Local News
Informant in RNC arrests says he stopped violence
01:30 PM CST on Friday, January 2, 2009
To some of the people who know him back home in Texas, Brandon Darby is a traitor.
In his own mind, he's proud of what he did — feeding the FBI information that led to the arrests of two men accused of trying to disrupt the Republican National Convention.
"I feel like, as an activist, I played a direct role in stopping violence," Darby, 32, said in an interview with the St. Paul Pioneer Press.
Darby's role as a confidential informant in the case leaked out in a pretrial hearing. It was a remarkable transformation for a man known to many back in Austin as a fiery, grass-roots activist with a mistrust of government.
Darby was key to the investigation of David Guy McKay and Bradley Neal Crowder, both of Austin. The two men are scheduled for federal trial on Jan. 26 for allegedly building Molotov cocktails during the convention. They have pleaded not guilty.
Prosecutors claim the two men built the firebombs because they were angry that police had seized a trailer filled with riot shields they'd built and hauled to Minnesota. In a conversation recorded by the FBI, McKay allegedly told Darby he planned to use the explosives on law-enforcement cars parked in a lot near the Xcel Energy Center.
In an e-mail to friends this week, Darby said he was comfortable with what he had done, the Pioneer Press reported.
"Like many of you, I do my best to act in good conscience and to do what I believe to be most helpful to the world," he wrote. "Though my views on how to give of myself have changed substantially over the years, ultimately the motivations behind my choices remain the same."
His admission surprised Austin's activist community.
"Everyone that knew Brandon has gone through a whole range of emotions. Clearly, he's betrayed the trust of the community, and all the communities he's worked with," said Lisa Fithian, a social-justice activist who worked with Darby in Austin.
Darby grew up in Houston and became an emergency medical technician. He had plans to work abroad helping civilian victims in war-torn areas. But it was in New Orleans after Katrina that he made a name for himself as an activist by helping to start the Common Ground Collective, a network of nonprofits that delivered food, water and other aid.
"When I showed up in New Orleans, I was very angry at my government," Darby said. "I felt that rather than just protest what happened in New Orleans in your own city, it was important to protest by going to New Orleans and doing something about it."
But Darby said that while working on the Gulf Coast, he concluded that some activist organizations were more intent on radical agendas than actually helping people.
"Common Ground had over 22,000 volunteers, and the vast majority of those were average working-class Americans who just wanted to help," he said. "But what happens is, different political groups or people with ideologies show up and their focus is on their agenda. ... There was a lot of that going on."
After working in New Orleans, Darby returned to Texas. Court documents reveal he began working as an informant for a San Antonio FBI agent in November 2007, the Pioneer Press reported.
Darby said he did it because he discovered that people he knew were planning violence. "Some of them had really bad intentions," he said.

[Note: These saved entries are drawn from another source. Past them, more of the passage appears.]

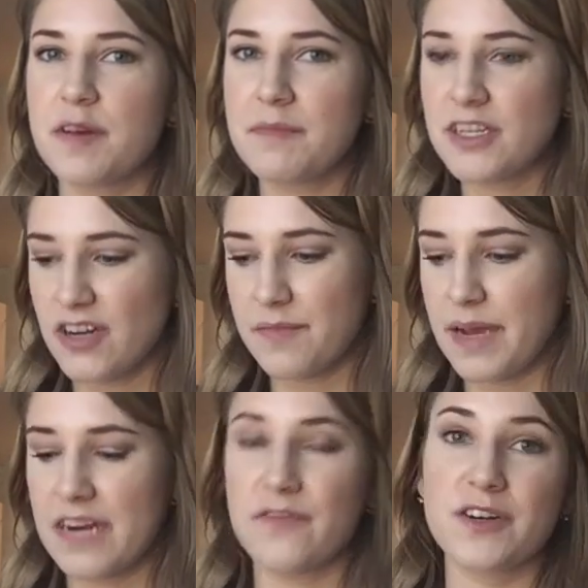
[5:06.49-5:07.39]
I'm not trying to
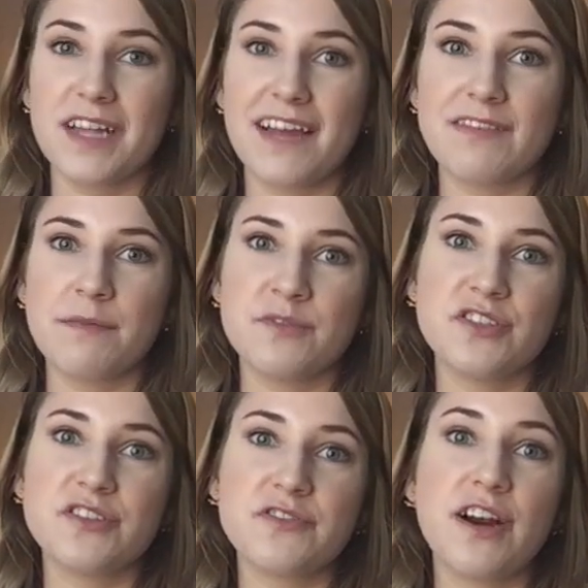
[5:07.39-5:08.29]
pack for a lifetime. I'm
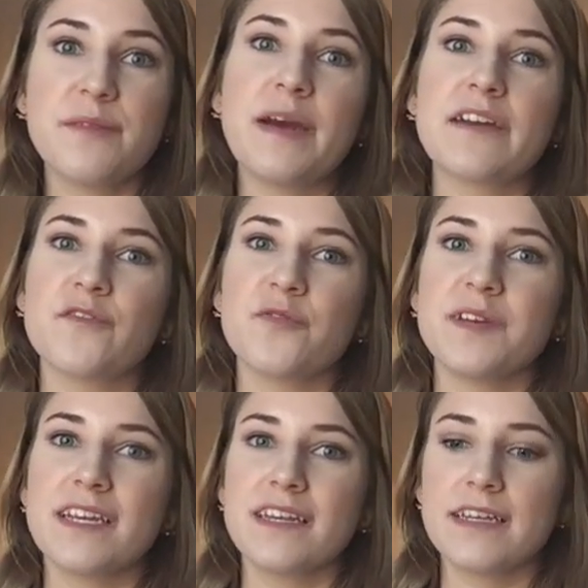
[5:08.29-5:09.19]
just trying to pack for a
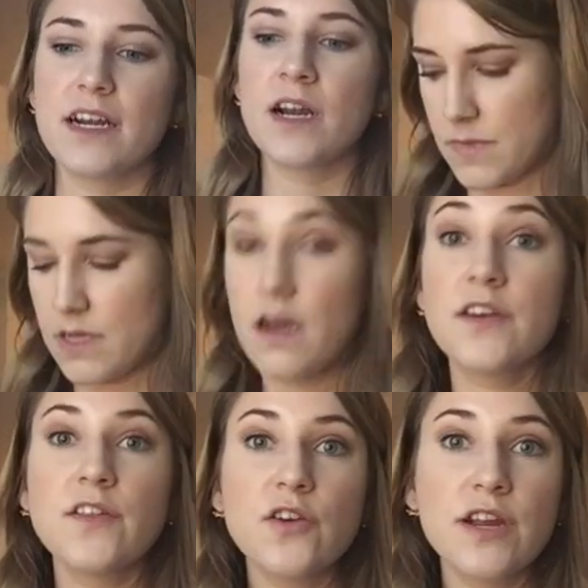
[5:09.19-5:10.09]
weekend here.
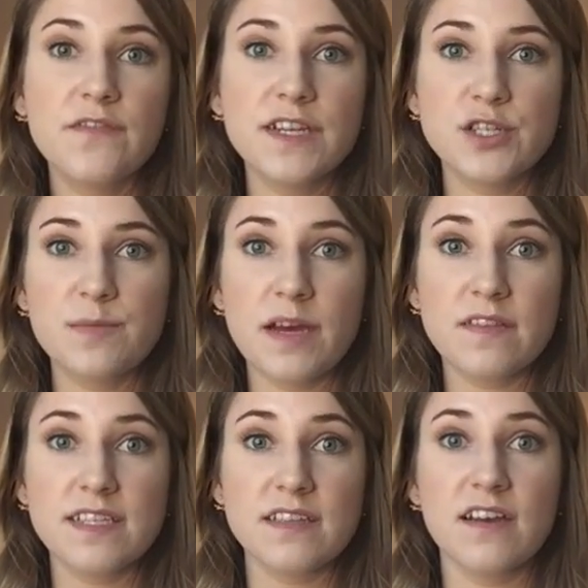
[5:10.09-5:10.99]
Another great feature about
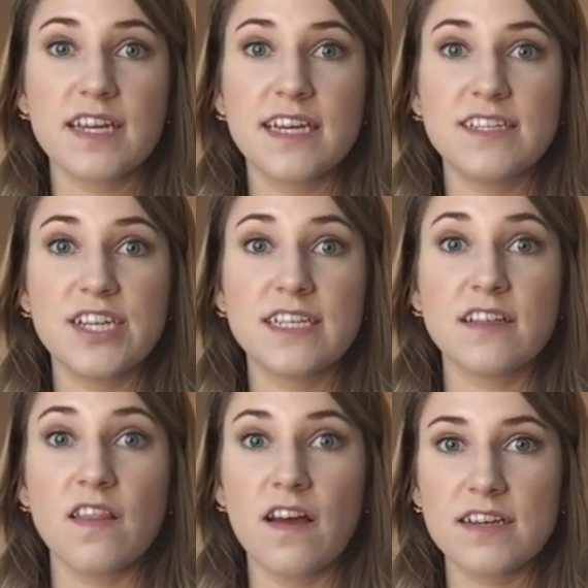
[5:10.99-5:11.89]
this luggage is
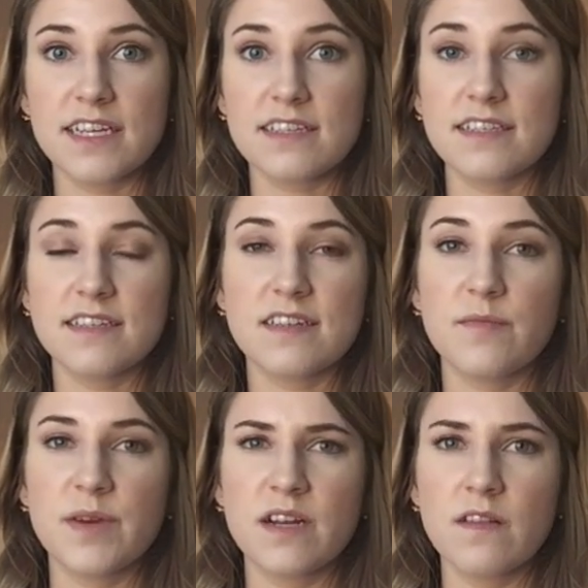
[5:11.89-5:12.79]
the locking
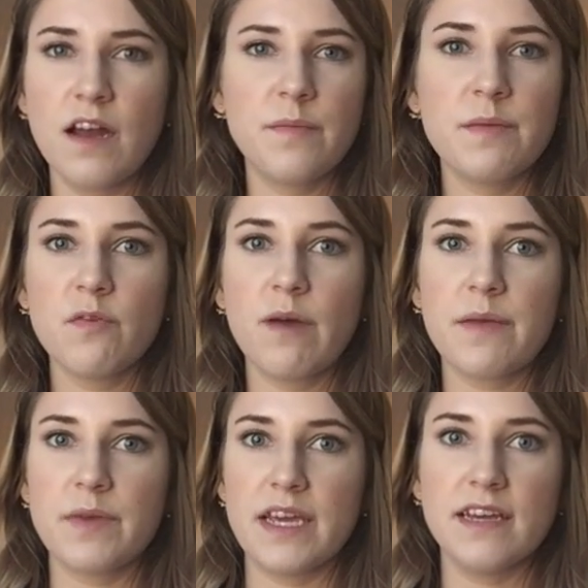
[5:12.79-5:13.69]
system. And a lot of people
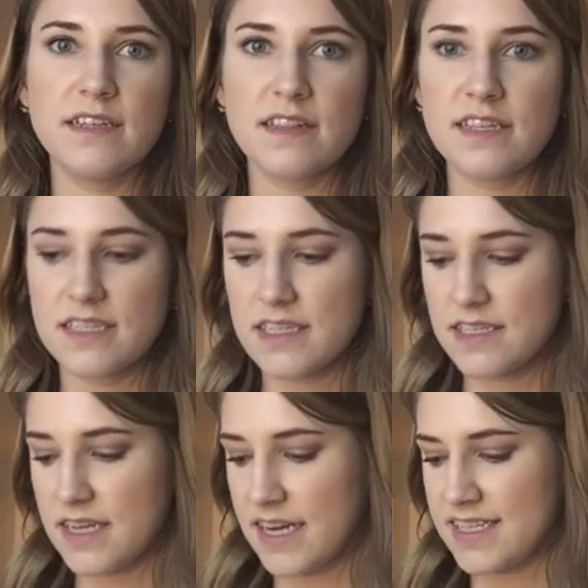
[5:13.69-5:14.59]
might be into this
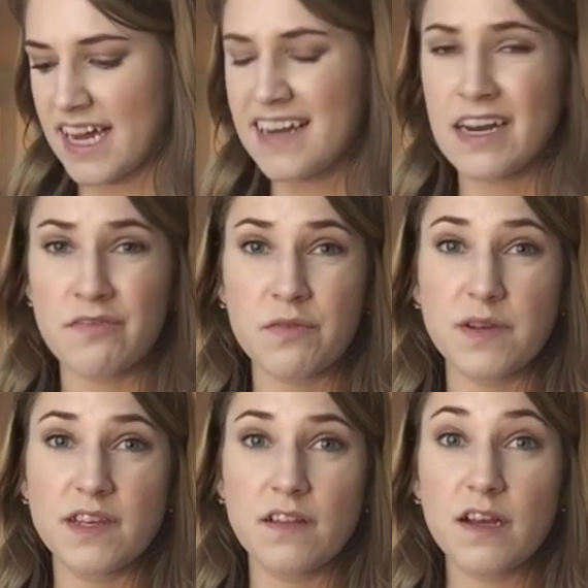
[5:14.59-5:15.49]
these days. I never
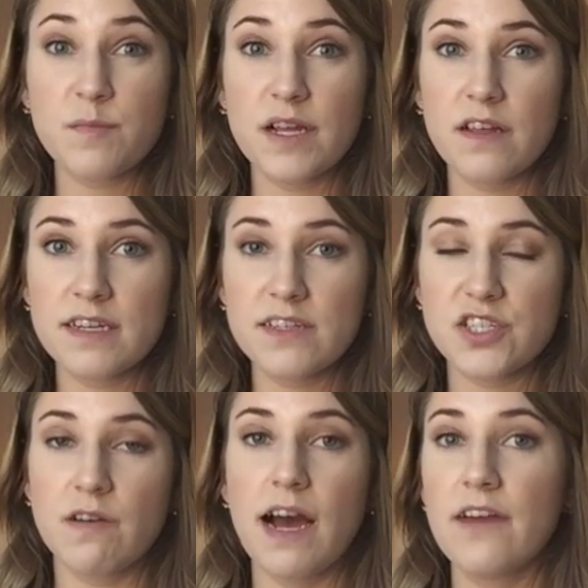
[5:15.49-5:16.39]
really lock my luggage,
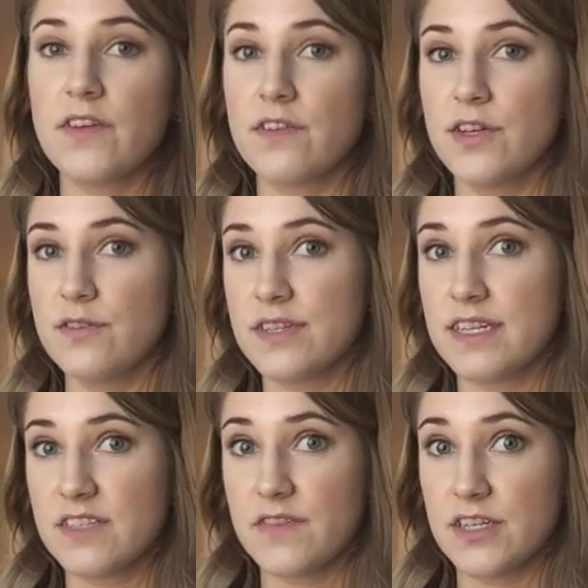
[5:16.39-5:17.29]
so I haven't used
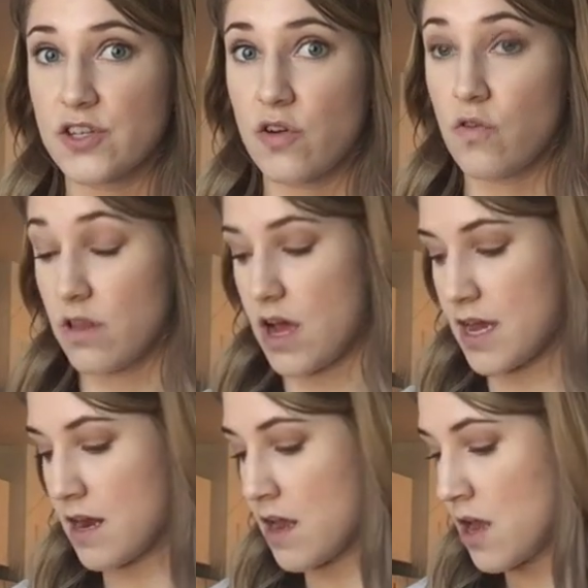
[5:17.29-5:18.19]
this feature a whole lot.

By February 2008, Darby was involved with a group of activists in Austin, some of whom were making plans to travel to St. Paul to demonstrate during the Republican National Convention.
According to FBI affidavits, Darby provided agents with information about meetings the group had as well as meetings with activists in other parts of the country, including a planning meeting in Minneapolis in May. He also purportedly provided information about riot shields McKay and Crowder had made from highway safety barrels. A rented U-Haul trailer held 35 of the shields as well as helmets and batons.

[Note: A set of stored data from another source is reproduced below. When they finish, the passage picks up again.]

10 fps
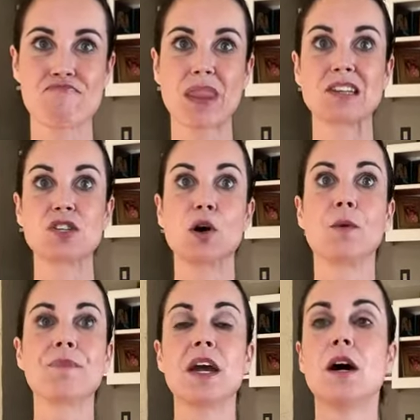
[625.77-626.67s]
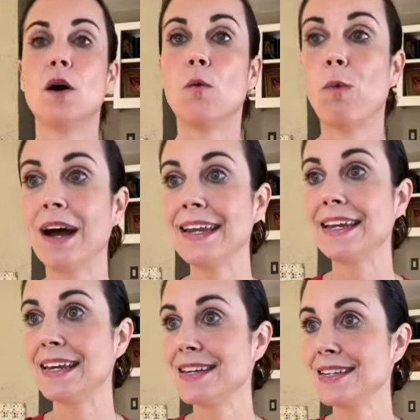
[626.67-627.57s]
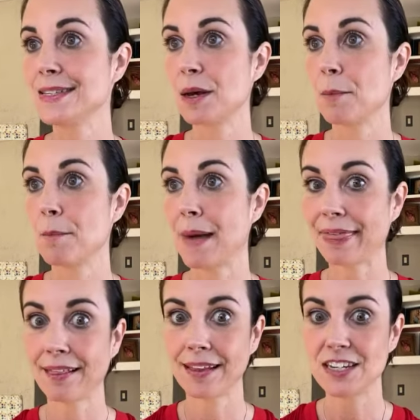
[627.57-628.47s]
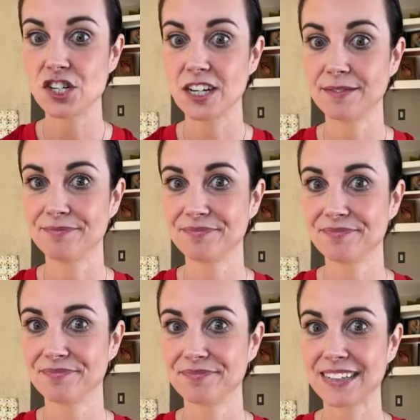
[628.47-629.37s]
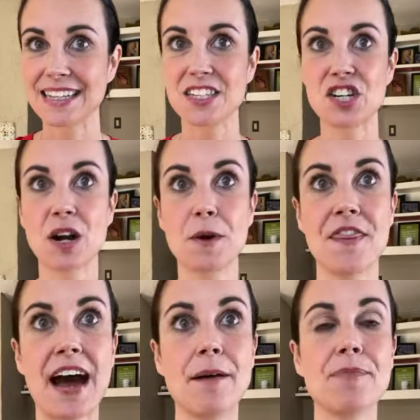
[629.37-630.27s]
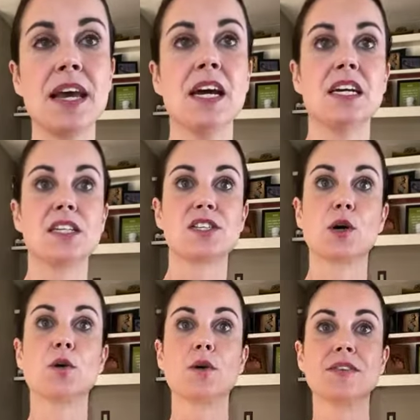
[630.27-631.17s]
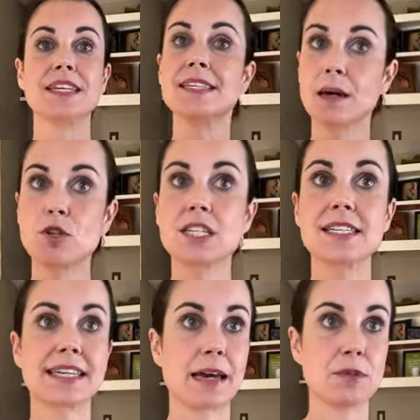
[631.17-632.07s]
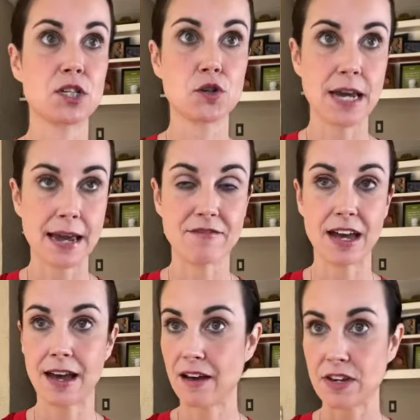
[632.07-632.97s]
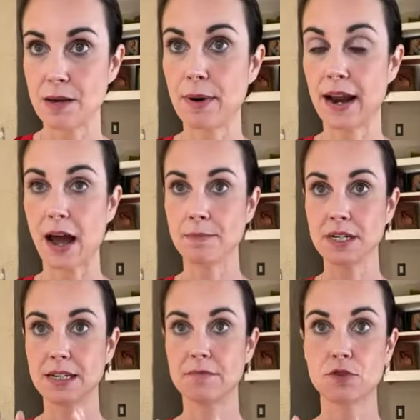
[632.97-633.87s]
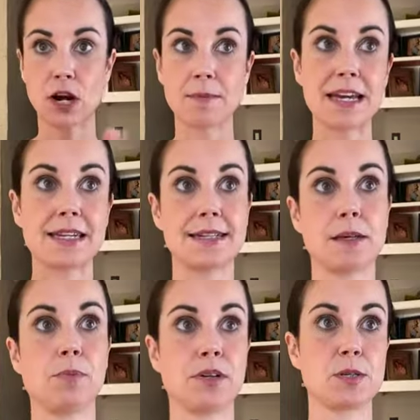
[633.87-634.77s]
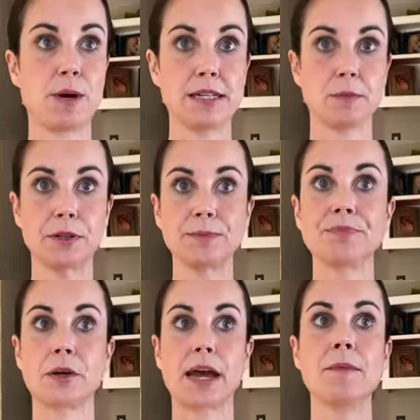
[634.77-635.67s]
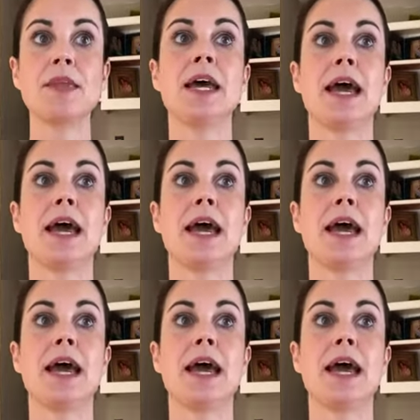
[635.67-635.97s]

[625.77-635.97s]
So, what is methylation? Let's start with that. So this subject is chemistry heavy, but I'm gonna try to make it as simple as possible, okay?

Affidavits and testimony in pretrial hearings show that Darby was providing FBI agents with updates on the location of the trailer. St. Paul police eventually found the trailer, broke the lock and seized its contents. A federal magistrate has recommended that the shields and other items be excluded from evidence at the upcoming trial because police never sought a warrant to search the trailer.
Darby told agents that McKay and Crowder decided to retaliate by building Molotov cocktails. They bought the materials at Wal-Mart on University Avenue in St. Paul, then built the devices and stored them at the Dayton Avenue apartment building where they were staying. Police later raided the building and seized eight firebombs in the basement.

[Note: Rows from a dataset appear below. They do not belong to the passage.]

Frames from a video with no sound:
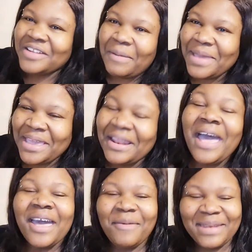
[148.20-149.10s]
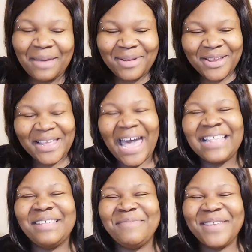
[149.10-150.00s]
I mean? Comment down below,
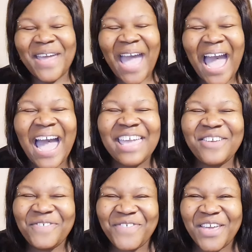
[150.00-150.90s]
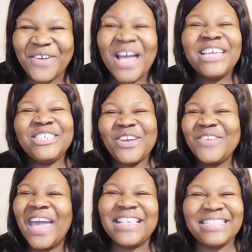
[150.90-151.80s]
guys. Let me know how you feel. Show
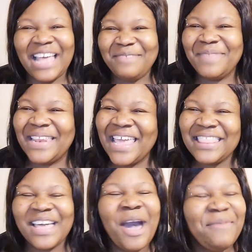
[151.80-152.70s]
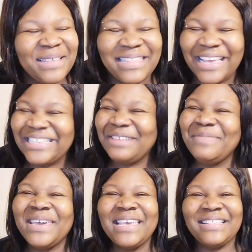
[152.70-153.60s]
your excitement in the comment section
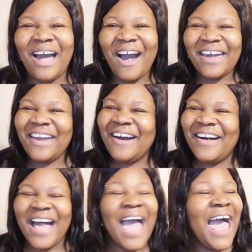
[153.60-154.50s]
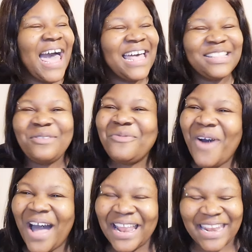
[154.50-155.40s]
because our girl has
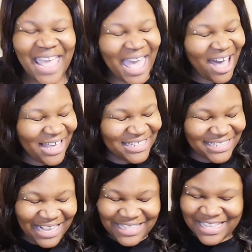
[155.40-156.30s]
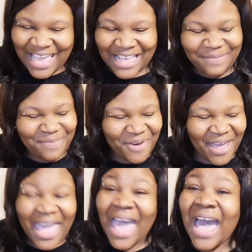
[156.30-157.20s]
won. Our sexy ass
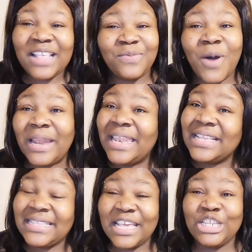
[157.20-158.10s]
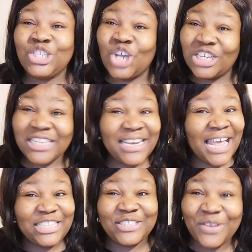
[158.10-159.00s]
boy has won. Listen, Josh in
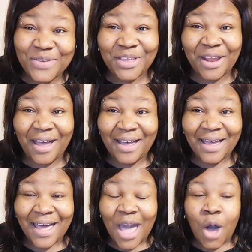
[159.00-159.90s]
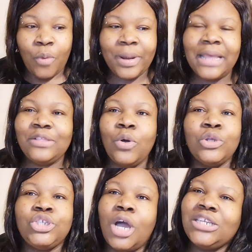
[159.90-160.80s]
that suit, you know? When I
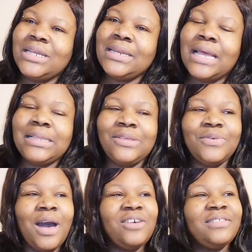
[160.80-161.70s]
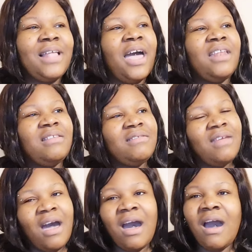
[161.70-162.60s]
saw Josh in that suit, I was like,
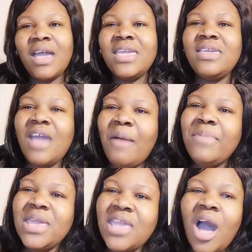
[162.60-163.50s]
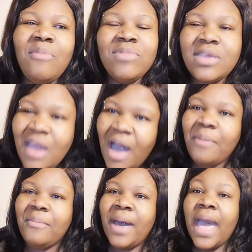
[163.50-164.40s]
nah, yummy, yum,
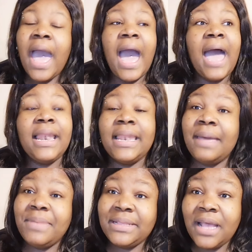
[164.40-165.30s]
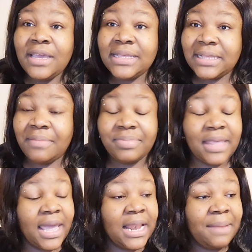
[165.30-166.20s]
yum. And let me tell you
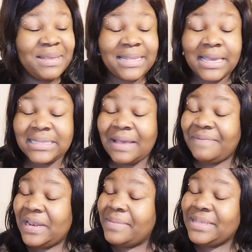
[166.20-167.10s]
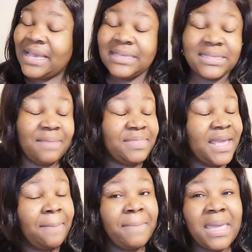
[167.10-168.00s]
something.
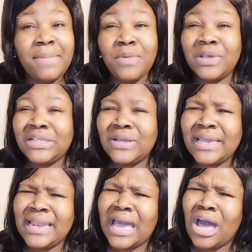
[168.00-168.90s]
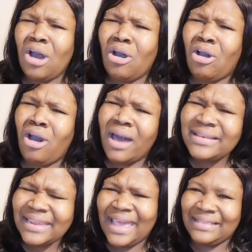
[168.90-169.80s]
Mimi was looking like a
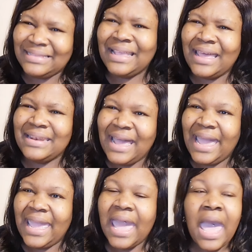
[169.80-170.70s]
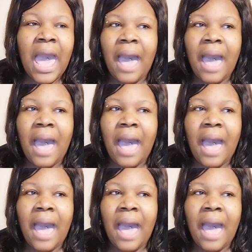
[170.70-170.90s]
goddess tonight.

After Darby's name leaked out, some colleagues were quick to dismiss the possibility he had been an informant. Scott Crow, a friend who worked with Darby to start Common Ground Collective, said it was "an absolute ... lie."
After getting Darby's e-mail this week, Crow said he was shocked. "I can only say it's heartbreaking and it's shocking. This is somebody who has been known to me for six years, and it's shaken me to my core that somebody this close to me had been informing on me and others," he said.
Darby said he's proud of the role he played, and he believes it helped make life more "stable."
"I decided that the way I was going about things was not the right way to do it," he said. "While it may have satisfied part of me, it really wasn't changing anything."